What the task asks: Set down every entry exactly as it was written.

####################

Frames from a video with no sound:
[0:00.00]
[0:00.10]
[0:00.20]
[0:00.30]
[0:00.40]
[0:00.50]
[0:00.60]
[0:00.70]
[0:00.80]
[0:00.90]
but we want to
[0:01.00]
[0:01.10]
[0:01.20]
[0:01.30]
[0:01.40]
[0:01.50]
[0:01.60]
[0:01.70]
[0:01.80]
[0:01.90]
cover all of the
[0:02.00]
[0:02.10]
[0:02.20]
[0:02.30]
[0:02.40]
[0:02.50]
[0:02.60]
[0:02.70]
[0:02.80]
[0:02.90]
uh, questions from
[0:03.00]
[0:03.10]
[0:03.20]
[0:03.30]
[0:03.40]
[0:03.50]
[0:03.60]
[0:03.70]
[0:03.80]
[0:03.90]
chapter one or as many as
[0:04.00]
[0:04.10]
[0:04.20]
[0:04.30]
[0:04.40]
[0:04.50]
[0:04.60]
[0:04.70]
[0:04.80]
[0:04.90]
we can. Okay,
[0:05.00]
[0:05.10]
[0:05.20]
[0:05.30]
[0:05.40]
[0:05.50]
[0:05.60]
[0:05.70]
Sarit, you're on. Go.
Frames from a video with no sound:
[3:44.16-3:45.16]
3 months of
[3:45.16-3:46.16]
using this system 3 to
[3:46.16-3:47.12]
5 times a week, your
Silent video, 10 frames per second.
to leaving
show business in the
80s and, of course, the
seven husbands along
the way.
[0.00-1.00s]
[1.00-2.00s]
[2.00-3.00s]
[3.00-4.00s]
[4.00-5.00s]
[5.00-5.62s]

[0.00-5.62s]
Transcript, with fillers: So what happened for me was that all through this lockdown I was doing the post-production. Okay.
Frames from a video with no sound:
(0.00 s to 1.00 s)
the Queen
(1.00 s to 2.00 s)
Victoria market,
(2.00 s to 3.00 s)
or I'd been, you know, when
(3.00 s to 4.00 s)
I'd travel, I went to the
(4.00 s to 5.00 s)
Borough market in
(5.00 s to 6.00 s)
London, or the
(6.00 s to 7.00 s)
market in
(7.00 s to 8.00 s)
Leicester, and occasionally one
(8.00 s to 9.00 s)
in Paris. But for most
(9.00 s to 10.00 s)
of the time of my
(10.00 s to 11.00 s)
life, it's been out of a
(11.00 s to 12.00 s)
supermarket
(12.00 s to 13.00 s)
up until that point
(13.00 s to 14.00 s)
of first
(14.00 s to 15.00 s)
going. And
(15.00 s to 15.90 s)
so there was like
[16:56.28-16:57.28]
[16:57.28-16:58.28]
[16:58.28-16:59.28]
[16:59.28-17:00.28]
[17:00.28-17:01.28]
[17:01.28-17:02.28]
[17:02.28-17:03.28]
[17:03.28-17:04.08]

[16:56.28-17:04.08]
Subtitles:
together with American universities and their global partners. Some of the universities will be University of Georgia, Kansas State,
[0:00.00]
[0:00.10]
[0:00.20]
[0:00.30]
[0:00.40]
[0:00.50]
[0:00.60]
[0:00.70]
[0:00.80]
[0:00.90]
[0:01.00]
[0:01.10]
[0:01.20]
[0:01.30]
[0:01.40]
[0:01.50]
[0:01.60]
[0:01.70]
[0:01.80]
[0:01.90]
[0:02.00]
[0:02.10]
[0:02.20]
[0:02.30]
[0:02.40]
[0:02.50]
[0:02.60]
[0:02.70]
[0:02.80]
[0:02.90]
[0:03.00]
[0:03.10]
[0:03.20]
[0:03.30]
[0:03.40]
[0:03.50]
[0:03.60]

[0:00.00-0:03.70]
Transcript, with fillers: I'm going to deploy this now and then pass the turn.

####################

Response to this task:
Frames from a video with no sound:
[0:00.00]
[0:00.10]
[0:00.20]
[0:00.30]
[0:00.40]
[0:00.50]
[0:00.60]
[0:00.70]
[0:00.80]
[0:00.90]
but we want to
[0:01.00]
[0:01.10]
[0:01.20]
[0:01.30]
[0:01.40]
[0:01.50]
[0:01.60]
[0:01.70]
[0:01.80]
[0:01.90]
cover all of the
[0:02.00]
[0:02.10]
[0:02.20]
[0:02.30]
[0:02.40]
[0:02.50]
[0:02.60]
[0:02.70]
[0:02.80]
[0:02.90]
uh, questions from
[0:03.00]
[0:03.10]
[0:03.20]
[0:03.30]
[0:03.40]
[0:03.50]
[0:03.60]
[0:03.70]
[0:03.80]
[0:03.90]
chapter one or as many as
[0:04.00]
[0:04.10]
[0:04.20]
[0:04.30]
[0:04.40]
[0:04.50]
[0:04.60]
[0:04.70]
[0:04.80]
[0:04.90]
we can. Okay,
[0:05.00]
[0:05.10]
[0:05.20]
[0:05.30]
[0:05.40]
[0:05.50]
[0:05.60]
[0:05.70]
Sarit, you're on. Go.
Frames from a video with no sound:
[3:44.16-3:45.16]
3 months of
[3:45.16-3:46.16]
using this system 3 to
[3:46.16-3:47.12]
5 times a week, your
Silent video, 10 frames per second.
to leaving
show business in the
80s and, of course, the
seven husbands along
the way.
[0.00-1.00s]
[1.00-2.00s]
[2.00-3.00s]
[3.00-4.00s]
[4.00-5.00s]
[5.00-5.62s]

[0.00-5.62s]
Transcript, with fillers: So what happened for me was that all through this lockdown I was doing the post-production. Okay.
Frames from a video with no sound:
(0.00 s to 1.00 s)
the Queen
(1.00 s to 2.00 s)
Victoria market,
(2.00 s to 3.00 s)
or I'd been, you know, when
(3.00 s to 4.00 s)
I'd travel, I went to the
(4.00 s to 5.00 s)
Borough market in
(5.00 s to 6.00 s)
London, or the
(6.00 s to 7.00 s)
market in
(7.00 s to 8.00 s)
Leicester, and occasionally one
(8.00 s to 9.00 s)
in Paris. But for most
(9.00 s to 10.00 s)
of the time of my
(10.00 s to 11.00 s)
life, it's been out of a
(11.00 s to 12.00 s)
supermarket
(12.00 s to 13.00 s)
up until that point
(13.00 s to 14.00 s)
of first
(14.00 s to 15.00 s)
going. And
(15.00 s to 15.90 s)
so there was like
[16:56.28-16:57.28]
[16:57.28-16:58.28]
[16:58.28-16:59.28]
[16:59.28-17:00.28]
[17:00.28-17:01.28]
[17:01.28-17:02.28]
[17:02.28-17:03.28]
[17:03.28-17:04.08]

[16:56.28-17:04.08]
Subtitles:
together with American universities and their global partners. Some of the universities will be University of Georgia, Kansas State,
[0:00.00]
[0:00.10]
[0:00.20]
[0:00.30]
[0:00.40]
[0:00.50]
[0:00.60]
[0:00.70]
[0:00.80]
[0:00.90]
[0:01.00]
[0:01.10]
[0:01.20]
[0:01.30]
[0:01.40]
[0:01.50]
[0:01.60]
[0:01.70]
[0:01.80]
[0:01.90]
[0:02.00]
[0:02.10]
[0:02.20]
[0:02.30]
[0:02.40]
[0:02.50]
[0:02.60]
[0:02.70]
[0:02.80]
[0:02.90]
[0:03.00]
[0:03.10]
[0:03.20]
[0:03.30]
[0:03.40]
[0:03.50]
[0:03.60]

[0:00.00-0:03.70]
Transcript, with fillers: I'm going to deploy this now and then pass the turn.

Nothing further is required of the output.